═════ Input
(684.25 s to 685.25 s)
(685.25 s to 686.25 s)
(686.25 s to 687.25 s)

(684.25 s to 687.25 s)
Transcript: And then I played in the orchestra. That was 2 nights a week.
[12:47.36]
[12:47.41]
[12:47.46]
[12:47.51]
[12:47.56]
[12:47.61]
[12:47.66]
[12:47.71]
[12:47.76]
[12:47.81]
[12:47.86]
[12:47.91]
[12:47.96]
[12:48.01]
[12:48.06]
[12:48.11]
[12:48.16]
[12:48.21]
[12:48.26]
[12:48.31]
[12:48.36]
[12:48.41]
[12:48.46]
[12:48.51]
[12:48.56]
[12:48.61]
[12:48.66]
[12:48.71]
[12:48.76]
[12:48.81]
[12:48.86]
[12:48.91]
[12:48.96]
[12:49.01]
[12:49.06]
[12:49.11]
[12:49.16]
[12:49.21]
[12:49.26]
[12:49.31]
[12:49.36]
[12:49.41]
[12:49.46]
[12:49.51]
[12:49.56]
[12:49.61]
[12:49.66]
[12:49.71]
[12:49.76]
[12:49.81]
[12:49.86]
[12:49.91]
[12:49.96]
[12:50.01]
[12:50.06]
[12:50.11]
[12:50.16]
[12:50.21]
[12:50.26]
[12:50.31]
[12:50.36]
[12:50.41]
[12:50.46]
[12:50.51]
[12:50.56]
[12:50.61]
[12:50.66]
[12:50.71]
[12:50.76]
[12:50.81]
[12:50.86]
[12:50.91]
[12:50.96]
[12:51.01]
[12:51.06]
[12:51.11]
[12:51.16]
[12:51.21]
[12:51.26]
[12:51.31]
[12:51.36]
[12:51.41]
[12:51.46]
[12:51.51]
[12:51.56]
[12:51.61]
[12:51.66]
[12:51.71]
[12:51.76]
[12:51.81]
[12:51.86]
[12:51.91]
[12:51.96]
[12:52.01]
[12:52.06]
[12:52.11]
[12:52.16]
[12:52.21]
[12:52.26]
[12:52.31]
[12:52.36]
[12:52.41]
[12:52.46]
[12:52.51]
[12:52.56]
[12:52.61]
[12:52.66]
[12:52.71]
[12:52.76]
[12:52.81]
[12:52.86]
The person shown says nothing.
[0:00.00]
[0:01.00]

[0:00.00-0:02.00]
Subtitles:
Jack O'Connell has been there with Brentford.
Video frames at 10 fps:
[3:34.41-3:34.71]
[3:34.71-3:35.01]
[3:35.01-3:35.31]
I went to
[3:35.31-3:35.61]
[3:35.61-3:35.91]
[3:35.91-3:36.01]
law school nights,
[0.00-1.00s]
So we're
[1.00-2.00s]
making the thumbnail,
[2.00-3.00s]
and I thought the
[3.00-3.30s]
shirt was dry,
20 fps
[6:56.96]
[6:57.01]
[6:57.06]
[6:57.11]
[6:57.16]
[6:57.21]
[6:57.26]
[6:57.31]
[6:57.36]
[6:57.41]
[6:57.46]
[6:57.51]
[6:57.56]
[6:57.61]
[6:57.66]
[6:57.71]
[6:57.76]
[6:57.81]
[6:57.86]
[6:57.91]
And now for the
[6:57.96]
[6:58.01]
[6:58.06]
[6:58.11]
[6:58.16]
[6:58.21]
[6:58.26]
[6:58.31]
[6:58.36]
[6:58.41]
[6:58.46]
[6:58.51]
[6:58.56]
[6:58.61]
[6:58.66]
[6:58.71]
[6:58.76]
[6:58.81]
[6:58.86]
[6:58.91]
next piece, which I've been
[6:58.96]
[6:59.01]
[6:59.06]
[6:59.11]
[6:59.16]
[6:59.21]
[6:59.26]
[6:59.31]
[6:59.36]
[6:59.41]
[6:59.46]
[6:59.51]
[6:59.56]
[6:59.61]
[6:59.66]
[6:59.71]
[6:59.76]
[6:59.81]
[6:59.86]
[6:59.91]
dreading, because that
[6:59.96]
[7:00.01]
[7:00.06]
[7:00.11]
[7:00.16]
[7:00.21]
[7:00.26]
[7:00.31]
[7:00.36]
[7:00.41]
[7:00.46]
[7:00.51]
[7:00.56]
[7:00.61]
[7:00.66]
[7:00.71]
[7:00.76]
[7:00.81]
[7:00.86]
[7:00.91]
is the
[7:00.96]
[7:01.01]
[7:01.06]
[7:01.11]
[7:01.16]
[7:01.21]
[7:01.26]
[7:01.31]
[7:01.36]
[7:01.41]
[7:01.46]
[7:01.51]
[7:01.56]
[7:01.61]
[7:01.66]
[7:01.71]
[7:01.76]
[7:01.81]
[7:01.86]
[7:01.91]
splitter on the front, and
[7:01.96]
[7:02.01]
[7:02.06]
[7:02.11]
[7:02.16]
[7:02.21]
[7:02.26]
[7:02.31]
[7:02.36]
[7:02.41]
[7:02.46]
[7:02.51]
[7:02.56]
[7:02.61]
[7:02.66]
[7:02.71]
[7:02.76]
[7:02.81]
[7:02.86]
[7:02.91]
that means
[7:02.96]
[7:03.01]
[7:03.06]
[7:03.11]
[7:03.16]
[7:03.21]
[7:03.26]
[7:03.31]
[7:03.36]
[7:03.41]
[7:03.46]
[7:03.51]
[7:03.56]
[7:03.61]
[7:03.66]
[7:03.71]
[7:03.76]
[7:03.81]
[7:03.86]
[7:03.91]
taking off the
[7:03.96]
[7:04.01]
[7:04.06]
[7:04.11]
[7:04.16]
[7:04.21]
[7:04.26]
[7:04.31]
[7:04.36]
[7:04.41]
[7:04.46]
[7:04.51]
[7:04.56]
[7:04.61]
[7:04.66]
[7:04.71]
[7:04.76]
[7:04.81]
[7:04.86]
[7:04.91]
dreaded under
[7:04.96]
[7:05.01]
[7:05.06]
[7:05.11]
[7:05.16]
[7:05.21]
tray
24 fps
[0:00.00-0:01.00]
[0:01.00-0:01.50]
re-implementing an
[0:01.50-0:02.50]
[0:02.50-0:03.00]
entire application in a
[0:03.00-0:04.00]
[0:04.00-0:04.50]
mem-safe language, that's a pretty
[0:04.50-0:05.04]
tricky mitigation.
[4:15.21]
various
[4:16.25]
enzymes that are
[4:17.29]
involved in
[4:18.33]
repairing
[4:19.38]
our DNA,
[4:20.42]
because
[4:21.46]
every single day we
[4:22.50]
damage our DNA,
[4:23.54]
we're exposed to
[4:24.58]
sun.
══════════
_Your assignment_
Every record above must be repeated word for word.

_Answer for this exercise_
(684.25 s to 685.25 s)
(685.25 s to 686.25 s)
(686.25 s to 687.25 s)

(684.25 s to 687.25 s)
Transcript: And then I played in the orchestra. That was 2 nights a week.
[12:47.36]
[12:47.41]
[12:47.46]
[12:47.51]
[12:47.56]
[12:47.61]
[12:47.66]
[12:47.71]
[12:47.76]
[12:47.81]
[12:47.86]
[12:47.91]
[12:47.96]
[12:48.01]
[12:48.06]
[12:48.11]
[12:48.16]
[12:48.21]
[12:48.26]
[12:48.31]
[12:48.36]
[12:48.41]
[12:48.46]
[12:48.51]
[12:48.56]
[12:48.61]
[12:48.66]
[12:48.71]
[12:48.76]
[12:48.81]
[12:48.86]
[12:48.91]
[12:48.96]
[12:49.01]
[12:49.06]
[12:49.11]
[12:49.16]
[12:49.21]
[12:49.26]
[12:49.31]
[12:49.36]
[12:49.41]
[12:49.46]
[12:49.51]
[12:49.56]
[12:49.61]
[12:49.66]
[12:49.71]
[12:49.76]
[12:49.81]
[12:49.86]
[12:49.91]
[12:49.96]
[12:50.01]
[12:50.06]
[12:50.11]
[12:50.16]
[12:50.21]
[12:50.26]
[12:50.31]
[12:50.36]
[12:50.41]
[12:50.46]
[12:50.51]
[12:50.56]
[12:50.61]
[12:50.66]
[12:50.71]
[12:50.76]
[12:50.81]
[12:50.86]
[12:50.91]
[12:50.96]
[12:51.01]
[12:51.06]
[12:51.11]
[12:51.16]
[12:51.21]
[12:51.26]
[12:51.31]
[12:51.36]
[12:51.41]
[12:51.46]
[12:51.51]
[12:51.56]
[12:51.61]
[12:51.66]
[12:51.71]
[12:51.76]
[12:51.81]
[12:51.86]
[12:51.91]
[12:51.96]
[12:52.01]
[12:52.06]
[12:52.11]
[12:52.16]
[12:52.21]
[12:52.26]
[12:52.31]
[12:52.36]
[12:52.41]
[12:52.46]
[12:52.51]
[12:52.56]
[12:52.61]
[12:52.66]
[12:52.71]
[12:52.76]
[12:52.81]
[12:52.86]
The person shown says nothing.
[0:00.00]
[0:01.00]

[0:00.00-0:02.00]
Subtitles:
Jack O'Connell has been there with Brentford.
Video frames at 10 fps:
[3:34.41-3:34.71]
[3:34.71-3:35.01]
[3:35.01-3:35.31]
I went to
[3:35.31-3:35.61]
[3:35.61-3:35.91]
[3:35.91-3:36.01]
law school nights,
[0.00-1.00s]
So we're
[1.00-2.00s]
making the thumbnail,
[2.00-3.00s]
and I thought the
[3.00-3.30s]
shirt was dry,
20 fps
[6:56.96]
[6:57.01]
[6:57.06]
[6:57.11]
[6:57.16]
[6:57.21]
[6:57.26]
[6:57.31]
[6:57.36]
[6:57.41]
[6:57.46]
[6:57.51]
[6:57.56]
[6:57.61]
[6:57.66]
[6:57.71]
[6:57.76]
[6:57.81]
[6:57.86]
[6:57.91]
And now for the
[6:57.96]
[6:58.01]
[6:58.06]
[6:58.11]
[6:58.16]
[6:58.21]
[6:58.26]
[6:58.31]
[6:58.36]
[6:58.41]
[6:58.46]
[6:58.51]
[6:58.56]
[6:58.61]
[6:58.66]
[6:58.71]
[6:58.76]
[6:58.81]
[6:58.86]
[6:58.91]
next piece, which I've been
[6:58.96]
[6:59.01]
[6:59.06]
[6:59.11]
[6:59.16]
[6:59.21]
[6:59.26]
[6:59.31]
[6:59.36]
[6:59.41]
[6:59.46]
[6:59.51]
[6:59.56]
[6:59.61]
[6:59.66]
[6:59.71]
[6:59.76]
[6:59.81]
[6:59.86]
[6:59.91]
dreading, because that
[6:59.96]
[7:00.01]
[7:00.06]
[7:00.11]
[7:00.16]
[7:00.21]
[7:00.26]
[7:00.31]
[7:00.36]
[7:00.41]
[7:00.46]
[7:00.51]
[7:00.56]
[7:00.61]
[7:00.66]
[7:00.71]
[7:00.76]
[7:00.81]
[7:00.86]
[7:00.91]
is the
[7:00.96]
[7:01.01]
[7:01.06]
[7:01.11]
[7:01.16]
[7:01.21]
[7:01.26]
[7:01.31]
[7:01.36]
[7:01.41]
[7:01.46]
[7:01.51]
[7:01.56]
[7:01.61]
[7:01.66]
[7:01.71]
[7:01.76]
[7:01.81]
[7:01.86]
[7:01.91]
splitter on the front, and
[7:01.96]
[7:02.01]
[7:02.06]
[7:02.11]
[7:02.16]
[7:02.21]
[7:02.26]
[7:02.31]
[7:02.36]
[7:02.41]
[7:02.46]
[7:02.51]
[7:02.56]
[7:02.61]
[7:02.66]
[7:02.71]
[7:02.76]
[7:02.81]
[7:02.86]
[7:02.91]
that means
[7:02.96]
[7:03.01]
[7:03.06]
[7:03.11]
[7:03.16]
[7:03.21]
[7:03.26]
[7:03.31]
[7:03.36]
[7:03.41]
[7:03.46]
[7:03.51]
[7:03.56]
[7:03.61]
[7:03.66]
[7:03.71]
[7:03.76]
[7:03.81]
[7:03.86]
[7:03.91]
taking off the
[7:03.96]
[7:04.01]
[7:04.06]
[7:04.11]
[7:04.16]
[7:04.21]
[7:04.26]
[7:04.31]
[7:04.36]
[7:04.41]
[7:04.46]
[7:04.51]
[7:04.56]
[7:04.61]
[7:04.66]
[7:04.71]
[7:04.76]
[7:04.81]
[7:04.86]
[7:04.91]
dreaded under
[7:04.96]
[7:05.01]
[7:05.06]
[7:05.11]
[7:05.16]
[7:05.21]
tray
24 fps
[0:00.00-0:01.00]
[0:01.00-0:01.50]
re-implementing an
[0:01.50-0:02.50]
[0:02.50-0:03.00]
entire application in a
[0:03.00-0:04.00]
[0:04.00-0:04.50]
mem-safe language, that's a pretty
[0:04.50-0:05.04]
tricky mitigation.
[4:15.21]
various
[4:16.25]
enzymes that are
[4:17.29]
involved in
[4:18.33]
repairing
[4:19.38]
our DNA,
[4:20.42]
because
[4:21.46]
every single day we
[4:22.50]
damage our DNA,
[4:23.54]
we're exposed to
[4:24.58]
sun.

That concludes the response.